Repeat, word for word and with nothing added, each line from the one containing "[6:55.90-6:56.40]" to the final line of the data, keeping both ends. Pictures are not part of the copy.
=-=-=
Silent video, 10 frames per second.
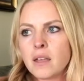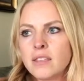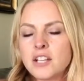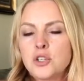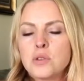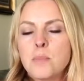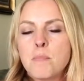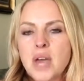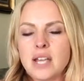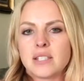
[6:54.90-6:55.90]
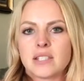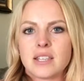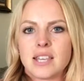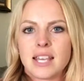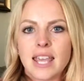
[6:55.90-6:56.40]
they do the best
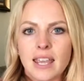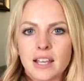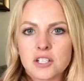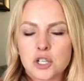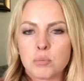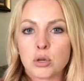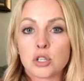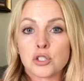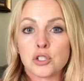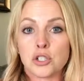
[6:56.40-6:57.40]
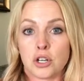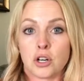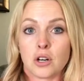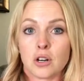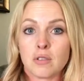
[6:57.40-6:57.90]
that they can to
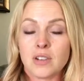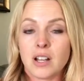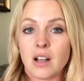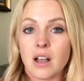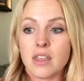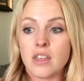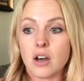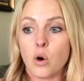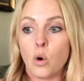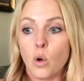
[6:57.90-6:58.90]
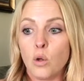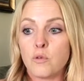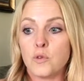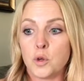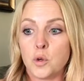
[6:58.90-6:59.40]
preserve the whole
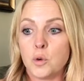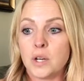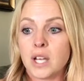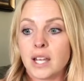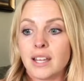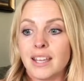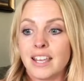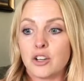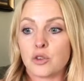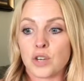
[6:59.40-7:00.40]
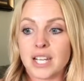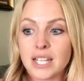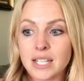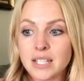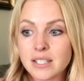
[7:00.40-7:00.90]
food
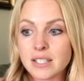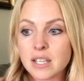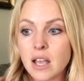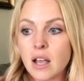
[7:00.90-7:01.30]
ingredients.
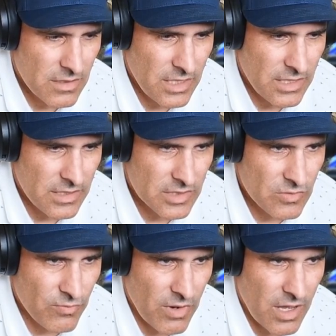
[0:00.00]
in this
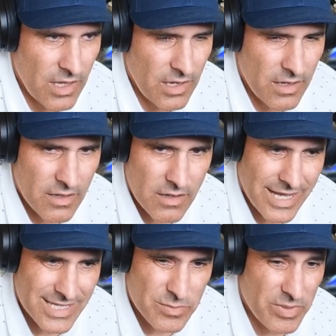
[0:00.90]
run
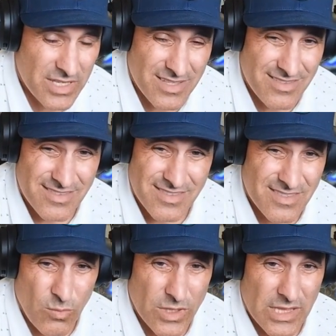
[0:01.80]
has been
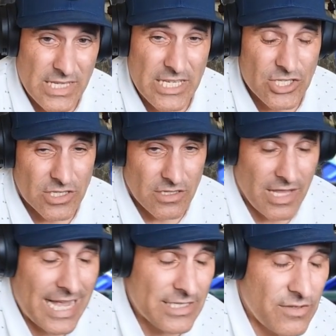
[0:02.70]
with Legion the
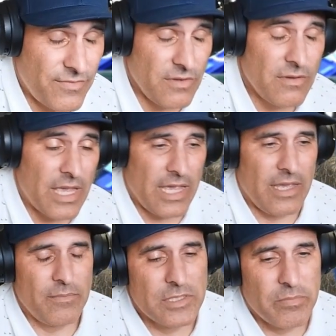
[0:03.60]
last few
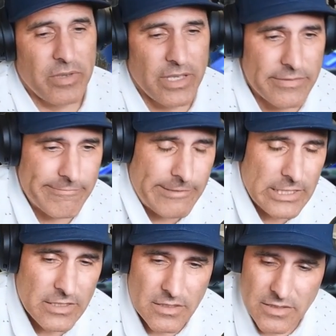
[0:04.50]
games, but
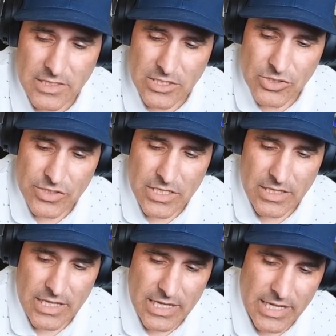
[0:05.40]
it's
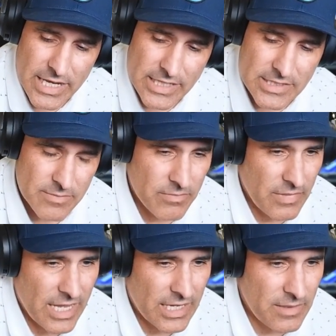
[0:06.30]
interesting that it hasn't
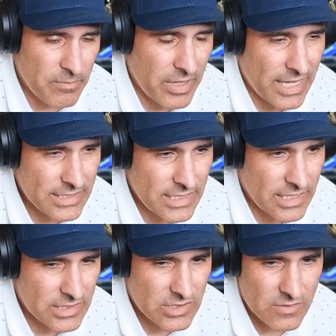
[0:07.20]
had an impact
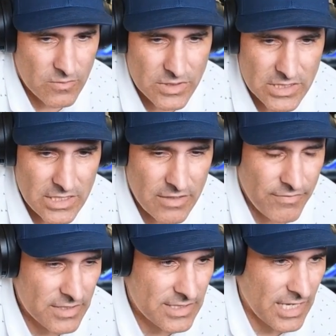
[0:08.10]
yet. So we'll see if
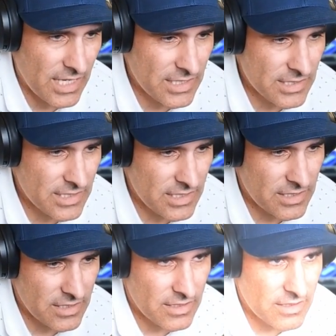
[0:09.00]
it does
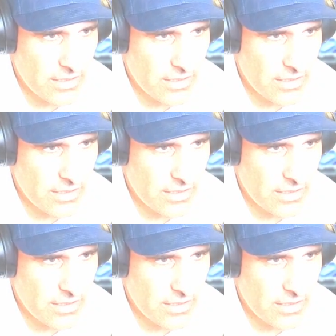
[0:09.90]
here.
=-=-=
**Solution**.
[6:55.90-6:56.40]
they do the best
[6:56.40-6:57.40]
[6:57.40-6:57.90]
that they can to
[6:57.90-6:58.90]
[6:58.90-6:59.40]
preserve the whole
[6:59.40-7:00.40]
[7:00.40-7:00.90]
food
[7:00.90-7:01.30]
ingredients.
[0:00.00]
in this
[0:00.90]
run
[0:01.80]
has been
[0:02.70]
with Legion the
[0:03.60]
last few
[0:04.50]
games, but
[0:05.40]
it's
[0:06.30]
interesting that it hasn't
[0:07.20]
had an impact
[0:08.10]
yet. So we'll see if
[0:09.00]
it does
[0:09.90]
here.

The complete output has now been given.